Supongamos por tanto que esta fantasía tiene un sentido. ¿Qué significa dejar que se halle un cadáver en el campo del alfarero? El Evangelio decía que los sacerdotes habían comprado aquel lugar para enterrar a los forasteros…
Un momento, Montalbà.
¿No podía ser que el muerto fuese forastero? Pasquano le había encontrado en la tripa un puente, y ese puente, según el profesor Lomascolo, era de un tipo que utilizaban los dentistas de Sudamérica. Por consiguiente, el desconocido era probablemente de por allí, pongamos venezolano, argentino… O bien colombiano. Un colombiano que, a lo mejor, tenía algo que ver con la mafia…
¿No será que estás navegando demasiado en alta mar, Montalbà?
Mientras se hacía la pregunta, lo asaltaron de repente unos estremecimientos de frío y a continuación experimentó un acceso de calor. Se tocó la frente; la fiebre le estaba subiendo. No se preocupó, porque estaba seguro de que esa alteración no la causaba una gripe, sino los pensamientos que le rondaban por la cabeza.

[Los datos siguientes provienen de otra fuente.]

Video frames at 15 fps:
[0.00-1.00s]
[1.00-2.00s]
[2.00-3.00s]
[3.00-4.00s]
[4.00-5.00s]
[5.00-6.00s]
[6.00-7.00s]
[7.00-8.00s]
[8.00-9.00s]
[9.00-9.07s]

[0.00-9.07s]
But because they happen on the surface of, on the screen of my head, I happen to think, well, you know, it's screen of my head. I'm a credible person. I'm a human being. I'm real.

Pero mejor no insistir, mejor detenerse un poco, calmarse; tenía el cerebro recalentado, a punto de fundirse. Necesitaba distraerse. Pero ¿cómo? Lo único que podía hacer era ver la televisión. Volvió a encenderla, pero eligió el canal de Retelibera.
Estaban emitiendo una película porno soft, ésa era la denominación, es decir, de esas en que los actores y las actrices fingen follar en lugares un tanto incómodos, como por ejemplo dentro de una carretilla o agarrados a un tubo del alero de un edificio, y son peores que las películas hard, ésa era la denominación, porque ahí se folla de verdad. Se pasó unos diez minutos mirándola y, tal como siempre le ocurría tanto con el soft como con el hard, le entró sueño inmediatamente. Se durmió así, con la cabeza hacia atrás y la boca abierta.
No supo cuánto rato había dormido, pero, cuando despertó, en lugar de la película había cuatro personas alrededor de una mesa, hablando de crímenes sin resolver. «No obstante, incluso a pesar de los casos que aparentemente se resuelven -dijo uno con bigote y perilla a lo D'Artagnan-, en realidad quedan todos sin solución.» Esbozó una taimada sonrisita y no dijo nada más. Puesto que ninguno de los participantes comprendió un pimiento de lo que había oído, otro con cara de criminólogo (¿por qué los criminólogos llevan todos barba de Moisés?) se puso a recordar un caso ocurrido en el norte, una mujer asesinada con matarratas y después despiezada.
La misma palabra usada por Pasquano que lo había hecho reír.
¿Qué había dicho el doctor a ese respecto?
Que al muerto lo habían cortado en cierta cantidad de trozos. Sí, pero ¿cuántos en concreto?
Montalbano se puso en pie de un brinco, desorientado, sudado; la fiebre había vuelto a subirle unos grados. Corrió al teléfono y marcó un número.
Oyó sonar los tonos un buen rato sin que nadie contestara. Adelante, la tabla del… Pero ¡qué coño de tabla! Si no contestaban, la cosa acabaría como en Columbine: subiría al coche y les pegaría un tiro uno a uno. Al final se oyó la voz de un hombre, tan borracho que hasta le llegó el pestazo del aliento a través de la línea.
– ¿Tica? ¿Guién habla?
– Soy Montalbano. ¿Está el doctor Pasquano?
– A guesta hora de la noche… se… serrado guestá el depósito.
Pues entonces debía de estar en su casa. Le contestó una adormilada voz femenina.